Quality sampling is the basis for any decisions based on oil analysis. Taking a sample is not difficult, but don’t make these mistakes. Following this process will ensure you draw a representative sample from the compartment.
How to use vacuum extraction to take a sample
This sampling method requires a Vacuum Pump. These are widely available from equipment suppliers, aftermarket equipment retailers and online. Use the vacuum pump method for pressurized systems not equipped with sampling valves, or where local safety requirements result in the machine being isolated prior to boarding.
It is important to use a new piece of tubing after each sample is drawn. Oil and contamination may remain in the tubing and contaminate following samples. Ask your sample bottle vendor or laboratory to supply pre-cut lengths of tube sealed in bags with each bottle. Alternatively, stock bulk rolls of vacuum tubing in your workshop or store in a clean area.
Step 1 – Preparing equipment
Shut down the engine. Mark some clean tubing to the length of the dipstick. Add sufficient tube to allow safe access and sampling as both hands will be on the vacuum pump. Check the pump head is clean and dry.
Step 2 – Preparing the tube
Insert the tubing through the head of the vacuum pump and tighten the retaining nut. The tubing should extend about 2.5 cm (1 in) beyond the base of the vacuum pump head.
Step 3 – Installing the bottle
Screw a new sampling bottle onto the vacuum pump and insert the end of the tubing into the oil. Do not allow the tubing to touch the bottom of the compartment. If this happens, the end of the tube could be contaminated with sediment on the base of the compartment. Remove the tube and discard it and repeat Step 2 with some new, clean tube.
Step 4 – Drawing the sample
Pump the vacuum pump handle to create a vacuum. Hold the pump upright. If you turn it over, oil may contaminate the pump. If oil enters the pump, disassemble and clean it after taking the sample and ensure the pump head is clean and dry before taking the next sample.
Step 5 – Sealing the sample
Fill the bottle around three-quarters full. Remove the bottle from the vacuum pump and secure the cap on the bottle. Withdraw the tubing from the compartment. Loosen the nut on the pump head and push another the tube 10 cm (4 in) in the direction of the bottle. Cut a clean area of tube under the vacuum head to discard the wet tube and then withdraw the clean tube from the vacuum head. This process minimises the chance of contaminating the head when withdrawing the tube. Place the bottle with the completed label into the shipping cylinder.
Do not use the vacuum pump used for oil samples to draw coolant samples. Although the fluid should not enter the barrel of the pump, glycol residue from a coolant sample can cause a false positive” in oil samples taken later with the same pump. Using a separate dedicated pump for coolant samples.

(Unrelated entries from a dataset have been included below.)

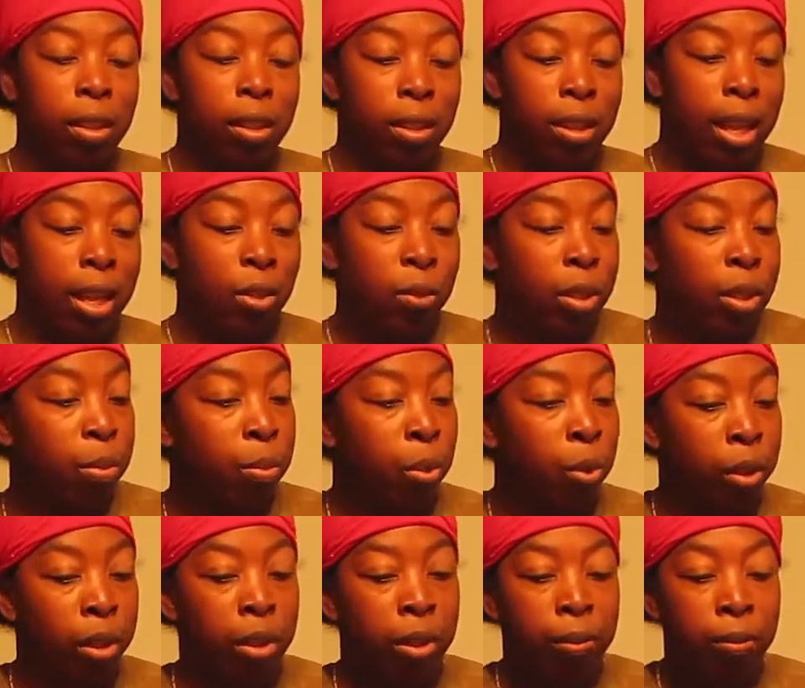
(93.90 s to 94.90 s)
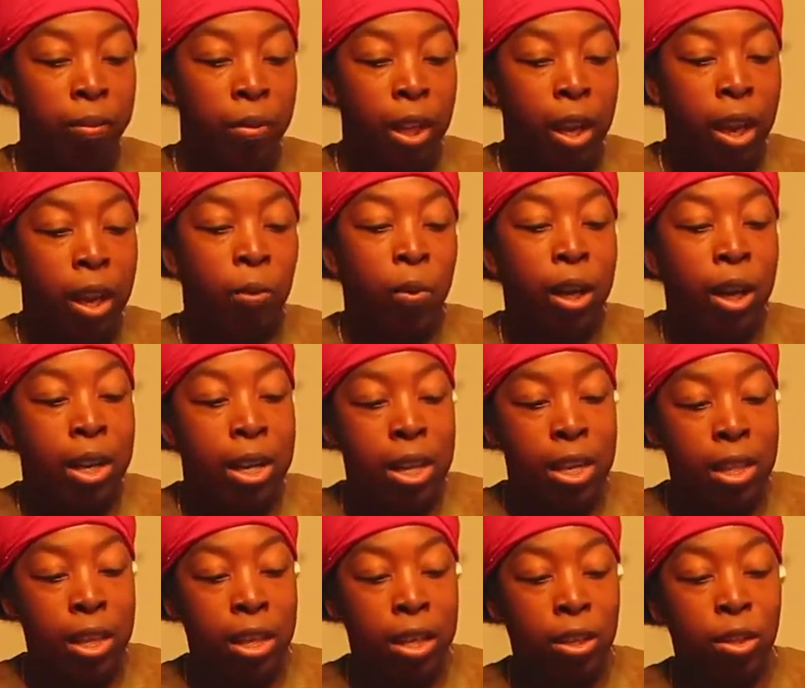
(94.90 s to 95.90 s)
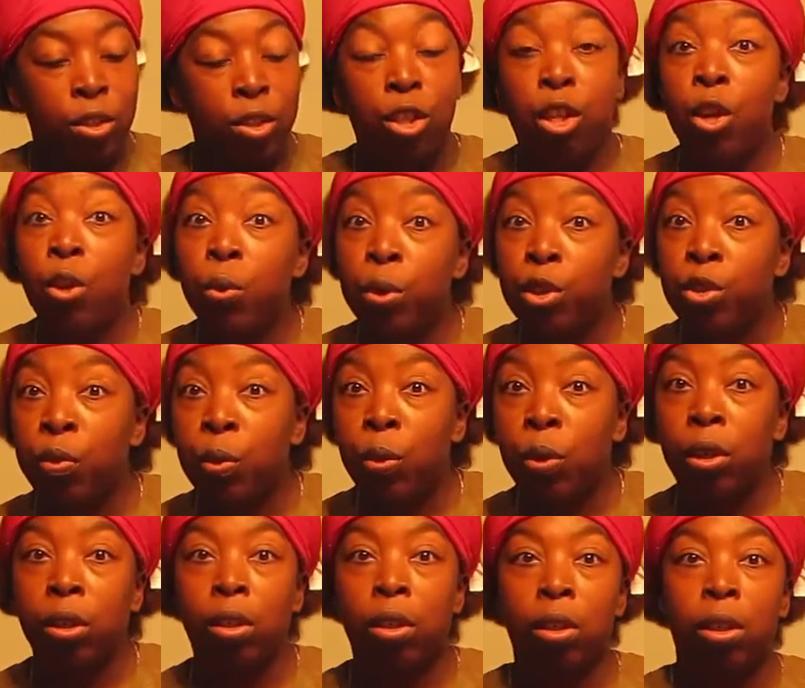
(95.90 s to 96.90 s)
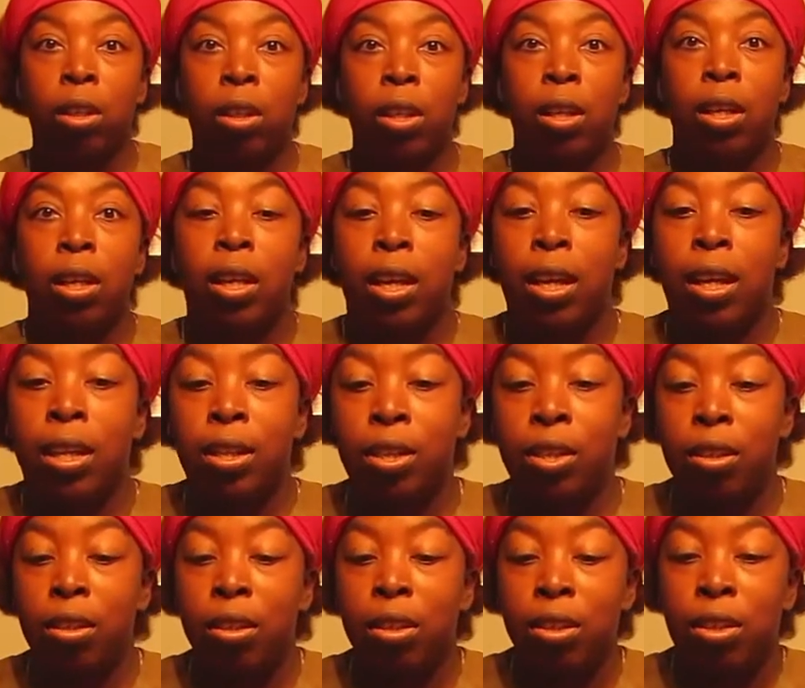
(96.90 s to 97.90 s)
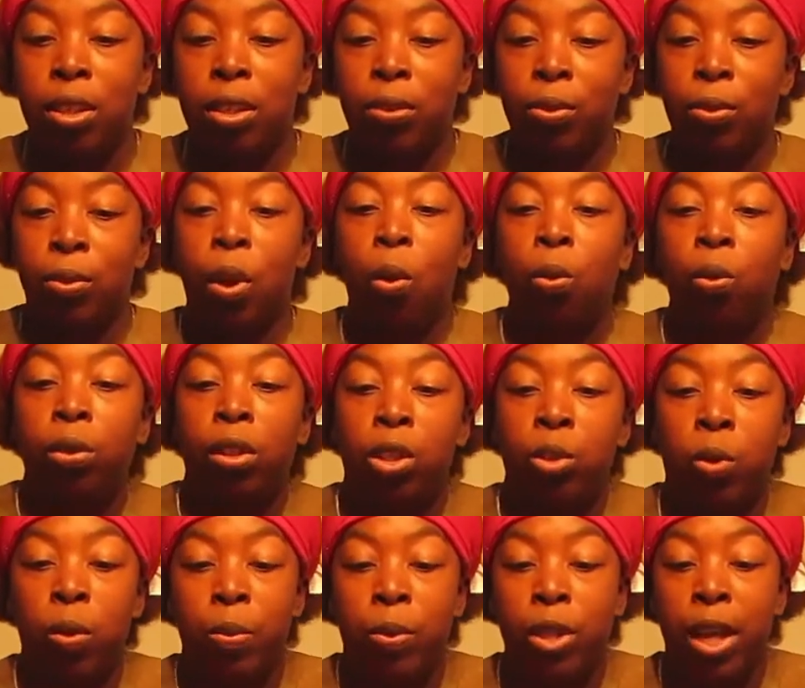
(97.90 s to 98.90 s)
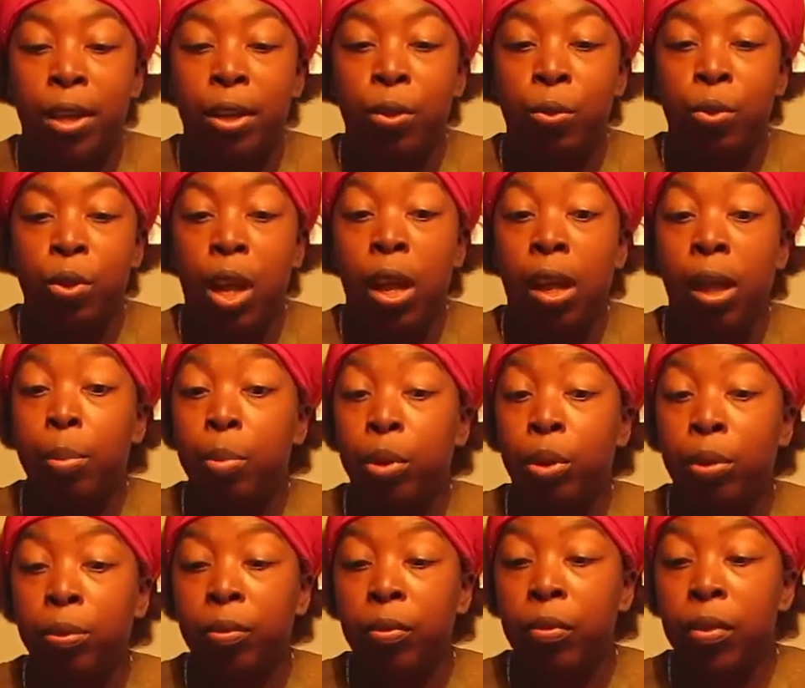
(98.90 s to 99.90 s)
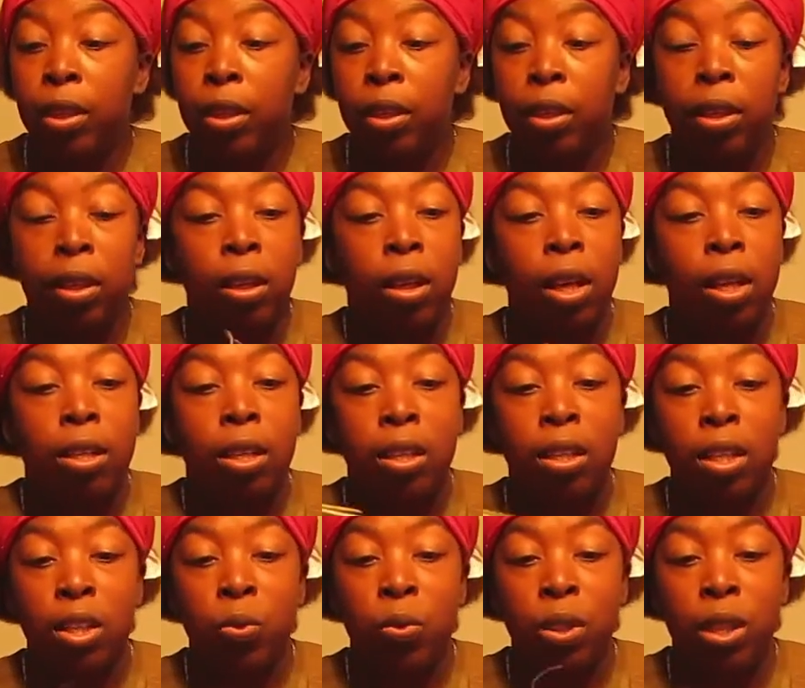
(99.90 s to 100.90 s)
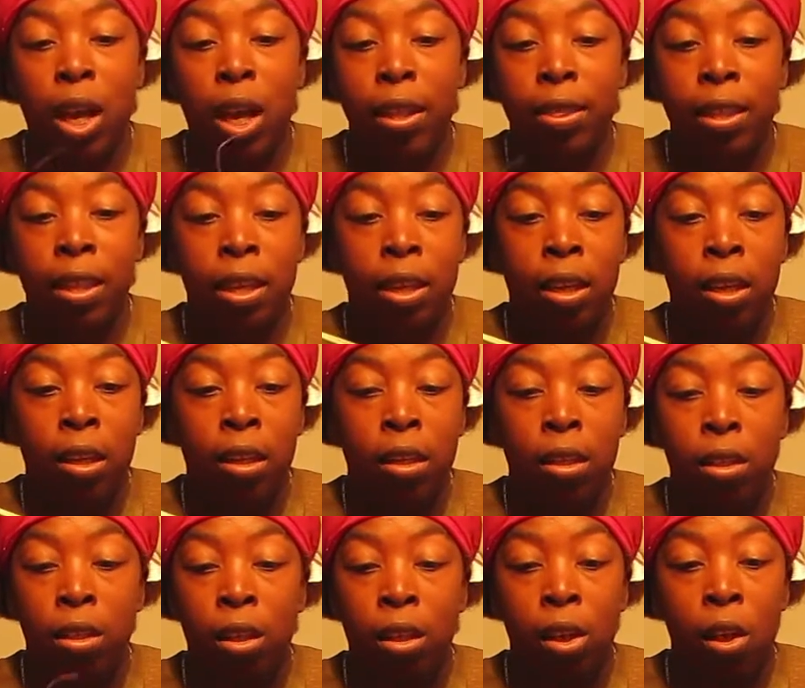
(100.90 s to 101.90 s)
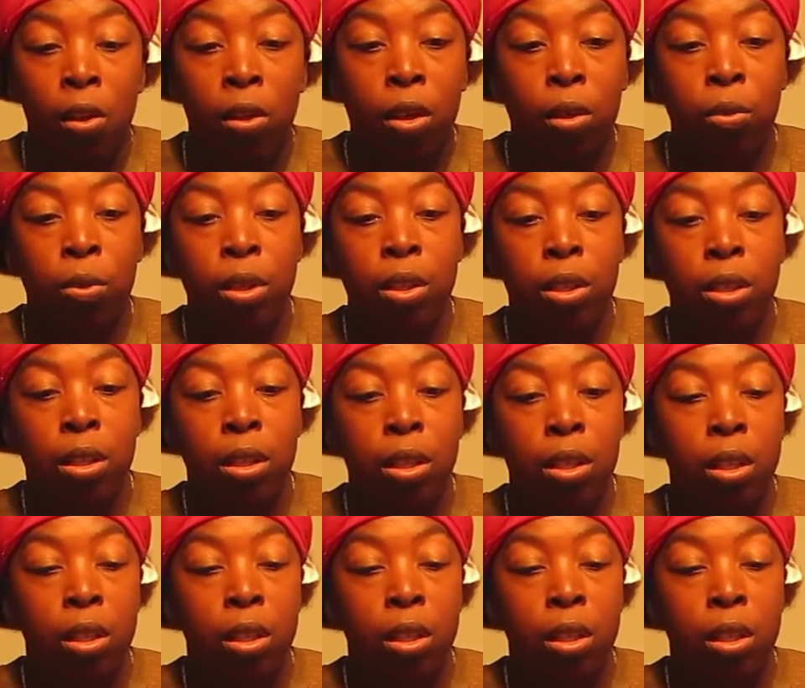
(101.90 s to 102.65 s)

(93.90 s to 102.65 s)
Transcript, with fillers: That's what's important. And what I need the skewers for is to hold the sweet potatoes up. And since this one's got the longer ones,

How to use live sampling to take a sample
This sampling method requires a probe and approximately 15 cm (6 in) of new, clean tubing. Use a new piece of tubing for each compartment.
Step 1 – Preparing the equipment
Set the engine at low idle and secure the machine against unintended movement. Remove the dust cap from the valve of the compartment being sampling.
Step 2 – Flushing the valve
Insert the probe into the valve and collect about 100 ml (4 fl oz) of oil into a waste container. If the oil flow is slow at low idle, it may be necessary to have someone accelerate the engine to high idle while extracting the sample. Dispose of the waste oil properly. This process flushes any contamination from the sampling valve.
Step 3 – Drawing the sample
Insert the probe into the valve again and fill the sample bottle around three-quarters full.
Step 4 – Sealing the sample
Withdraw the probe from the valve and secure the bottle cap. Place the bottle with the completed label into the shipping cylinder. Discard the plastic tube.
Filling out the sample label
To ensure accurate sample results, supply all the information requested for each machine compartment. Model, serial number, and service meter units on both equipment and oil are important.
Fill out the sample label information before you begin taking samples to keep the label oil-free and easy to read.